Maquetado en un lugar muy visible, nada menos que en el cuarto superior derecho de la página 5 de la edición correspondiente al “Día del Caudillo” de 1960, sábado 1 de octubre, la Redacción del diario entonces denominado La Vanguardia Española —actualmente La Vanguardia— anunció el artículo firmado por el abogado gerundense Narciso de Carreras como “Meditación del Día de hoy”, invitación que promete más la lectura de un salmo que de una pieza de análisis. Intitulado “La política, o la ilusión del bien común”, el texto rebosa en apologías del franquismo:
«Hoy no existen en España los partidos políticos, pero sí existe la grandeza política en la más alta acepción de la palabra. El Generalísimo Franco barrió todo lo que se oponía al resurgimiento de la Patria y nosotros, los españoles, tenemos el deber de ofrendar nuestra vida para engrandecer, con la vitalidad de una actuación, a esa España…»
El régimen de Franco, el que acalló a fuego la pluralidad para imponer una España monocorde, carente de libertades, con los partidos políticos proscritos porque para el dictador eran rémoras del “anárquico sistema liberal” que conducían a la “atomización del cuerpo social”, esa España del franquismo que perseguía, apresaba, fusilaba u orillaba al exilio a los disidentes, esa dictadura que barrió con la democracia, para Narciso de Carreras era sinónimo de “la grandeza política en la más alta acepción de la palabra”.

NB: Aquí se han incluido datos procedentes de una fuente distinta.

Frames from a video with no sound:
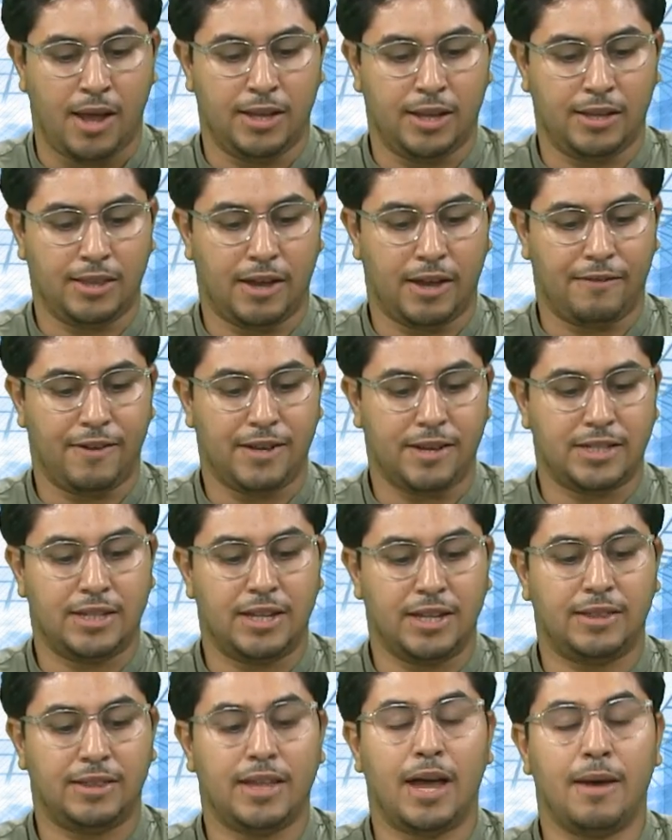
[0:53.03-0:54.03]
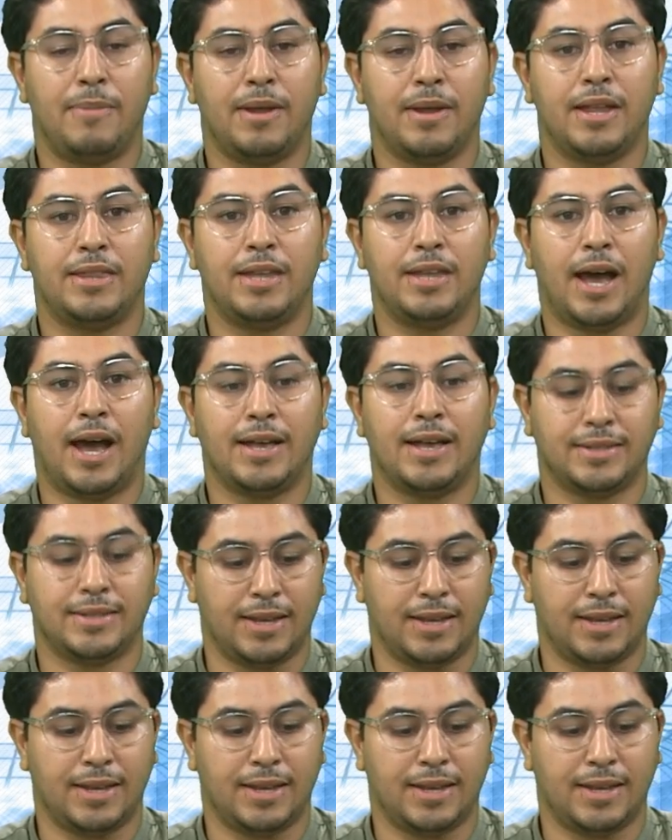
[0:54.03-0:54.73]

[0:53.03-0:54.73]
إضافة للذهب الذي حصل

En el panegírico del franquismo escrito por de Carreras, los partidos políticos resultan prescindibles porque, según él
«Tenemos vastos campos de actuación: en los Sindicatos, en los Municipios, en las corporaciones económicas y sociales, en nuestra tarea diaria, en las entidades deportivas.»

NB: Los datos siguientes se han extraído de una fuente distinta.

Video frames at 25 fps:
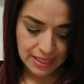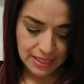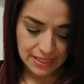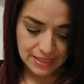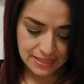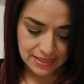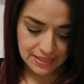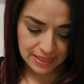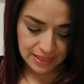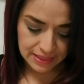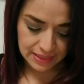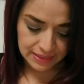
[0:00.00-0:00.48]

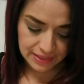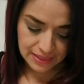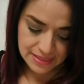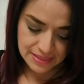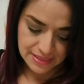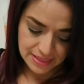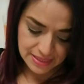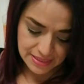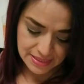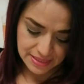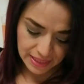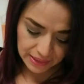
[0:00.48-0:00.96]

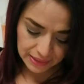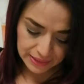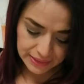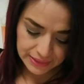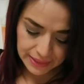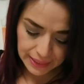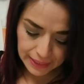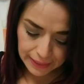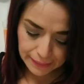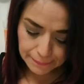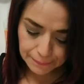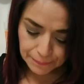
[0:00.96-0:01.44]

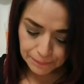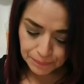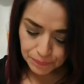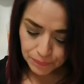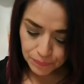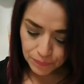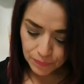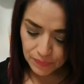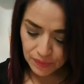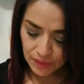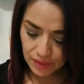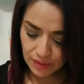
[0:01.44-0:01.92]

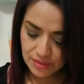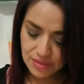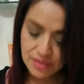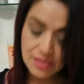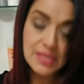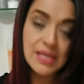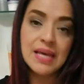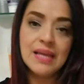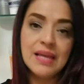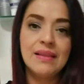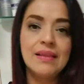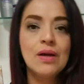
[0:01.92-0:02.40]
760,
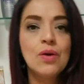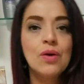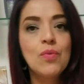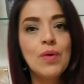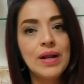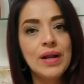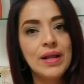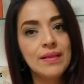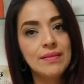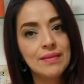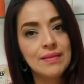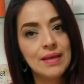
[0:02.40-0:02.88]

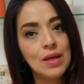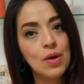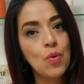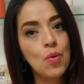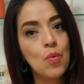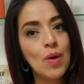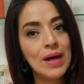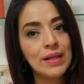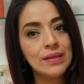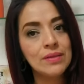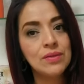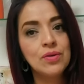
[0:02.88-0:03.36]

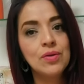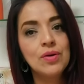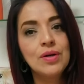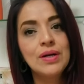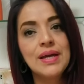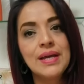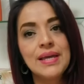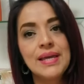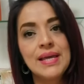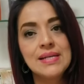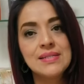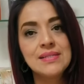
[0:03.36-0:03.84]
744,
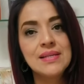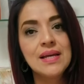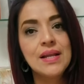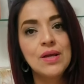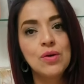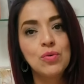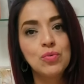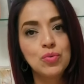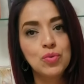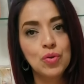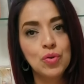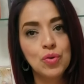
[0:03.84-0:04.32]
que ya sería
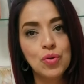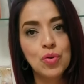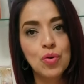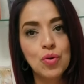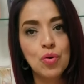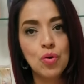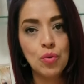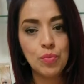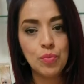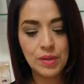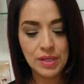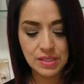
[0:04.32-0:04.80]
un tono
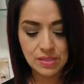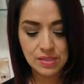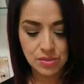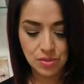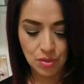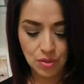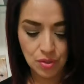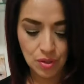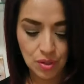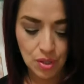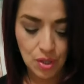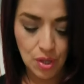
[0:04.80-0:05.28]

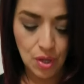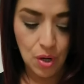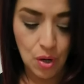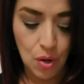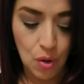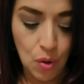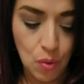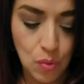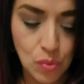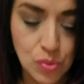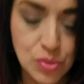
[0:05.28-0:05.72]
cobrizo, o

Bien lo expresó Hans Kelsen, el gran jurista austriaco: “sólo por ofuscación o dolo puede sostenerse la posibilidad de la democracia sin partidos políticos”. De Carreras sostuvo la posibilidad de una democracia sin partidos, es más, de una democracia en dictadura, precisamente por dolo: sabía que su genuflexa adulación le granjearía algún día los favores del dictador. Y no se equivocó: en el tardofranquismo, tardo, pero franquismo, Narciso de Carreras pudo solazarse en uno de esos “campos de actuación” a que aludió en aquella reverencial homilía: una entidad deportiva.
Convenientemente mutado su nombre castellano por su equivalente catalán, lengua entonces ya en vía de su permisión, el 17 de enero de 1968, en el salón de actos del Foment del Treball, Narcís de Carreras se convirtió en el trigésimo segundo presidente en la historia del FC Barcelona, sucediendo en el cargo a Enric Llaudet. Aquel día, en su discurso de toma de posesión, el otrora Narciso, el flamante Narcís, pronunció una frase que con el paso de los años se convirtió en el eslogan blaugrana, que hoy puede leerse, gigantesco, en el mosaico compuesto por los asientos de una de las principales tribunas de su estadio: “L’ Barcelona es més que un club” (“El Barcelona es más que un club”).
A pesar de haber sido designado para cumplir un periodo de cuatro años al frente del FC Barcelona, de Carreras no llegó ni a la mitad de su encargo: dimitió el 5 de noviembre de 1969.
En su página web oficial, el club que presidió, maquillando la historia, torciendo el pasado, recuerda a de Carreras como un “abogado de ideas democráticas y liberales, aunque tenía una actitud posibilista respecto a la dictadura, ya que era procurador de las Cortes franquistas”. Por ideas tan “democráticas y liberales” como las contenidas en su oda al tirano, de Carreras me resulta mucho més que un mero “posibilista respecto a la dictadura”: era uno de sus entusiastas apologistas, además de un auténtico lambiscón.